Tata Chemicals sells urea business to Yara India
Tata Chemicals urea business has been sold to Yara India for Rs.2670 crores on a 'slump sale' basis. This divestment is intended to strengthen Tata's balance sheet as their debt as on March 31, 2016 was little over Rs.8600 crores. Tata Chemicals managing director said this decisive move was intended to build a consumer business while maintaining leadership in the inorganic chemicals business.

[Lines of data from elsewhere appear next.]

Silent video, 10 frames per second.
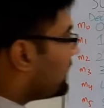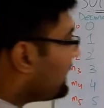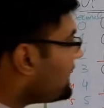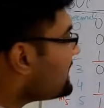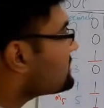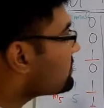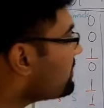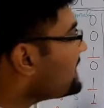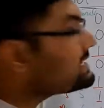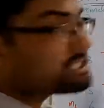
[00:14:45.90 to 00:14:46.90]
each
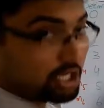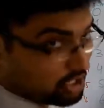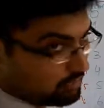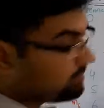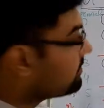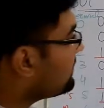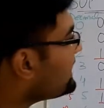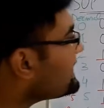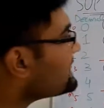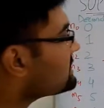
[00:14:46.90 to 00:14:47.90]
min term,
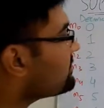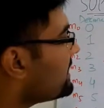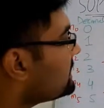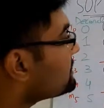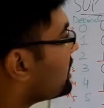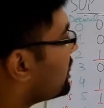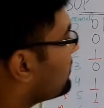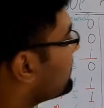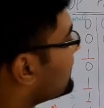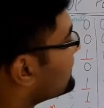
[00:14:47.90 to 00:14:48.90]
each min term
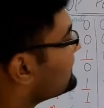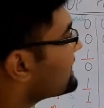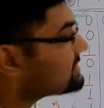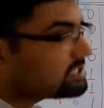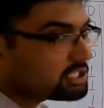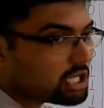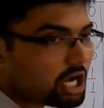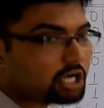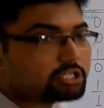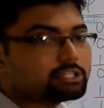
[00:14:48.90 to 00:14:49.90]
does
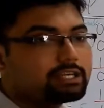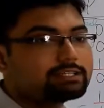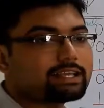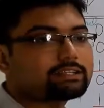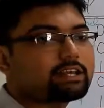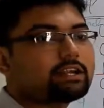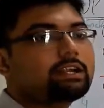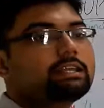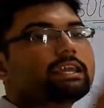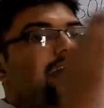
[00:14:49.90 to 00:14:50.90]
not
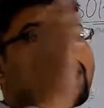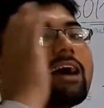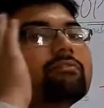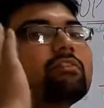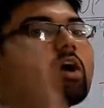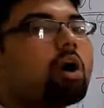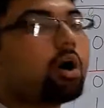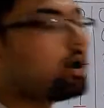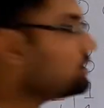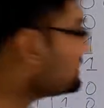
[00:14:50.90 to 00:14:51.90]
necessarily have
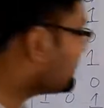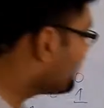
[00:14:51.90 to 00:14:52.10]
all the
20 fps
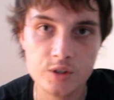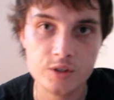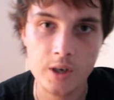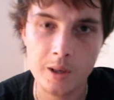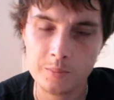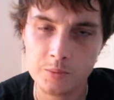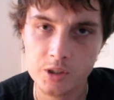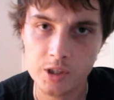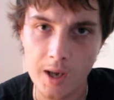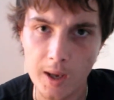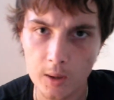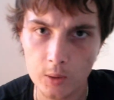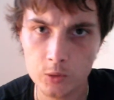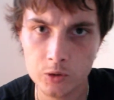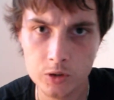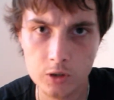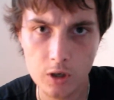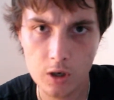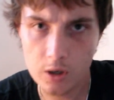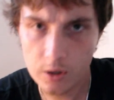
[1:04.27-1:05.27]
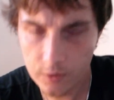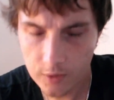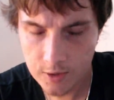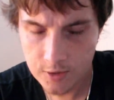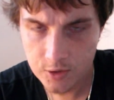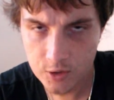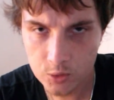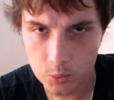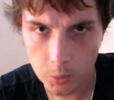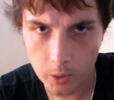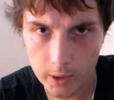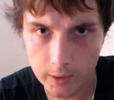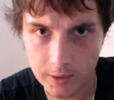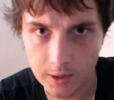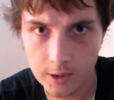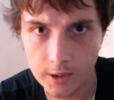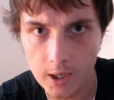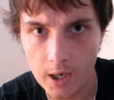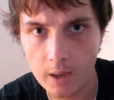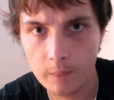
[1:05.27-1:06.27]
I'm Shadow Star and this is Wake the
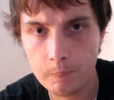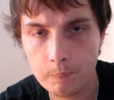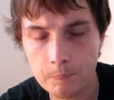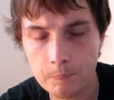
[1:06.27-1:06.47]
Dead.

Tata Chemicals has manufacturing facilities across North America, Africa, Asia and Europe and is considered the world's second largest producer of soda ash. Tata Chemicals has businesses spread across sectors such as industry chemicals, agri-solutions, consumer products and has recently ventured into nutraceuticals. Its urea business contributed to 21% of the total turnover of the company in the financial year 2015-2016.
Urea is naturally produced in humans and mammals. However the synthetic version of urea is an inexpensive form of nitrogen fertiliser which is used to acidify soil to grow plants or crops like rice, wheat, corn, strawberries, cotton and several others.
Yara International ASA (YIA), a Norwegian chemicals giant founded in 1905, is spread across 150 countries. Yara Fertilisers India is a unit of YIA, one of the most energy efficient of Yara plants producing fertilisers and fertiliser raw materials. Yara has been present in India since the 1990s and focused on premium product category sales in the western & southern region.
India is the world's second largest fertiliser market and this deal allows YIA to expand its presence. Additionally, given the increasing population and standards of living, Yara aims to significantly improve productivity in India's agricultural sector. This deal allows Tata Chemicals to achieve its goal of strengthening the fertiliser business either in form of a partnerships or transfer of ownership to world renowned companies.
A slump sale refers to the sale of an undertaking as a 'going concern' for a lump sum consideration; in this scenario individual values are neither assigned to the assets nor the liabilities. It's a commonly used mode of corporate restructuring in India.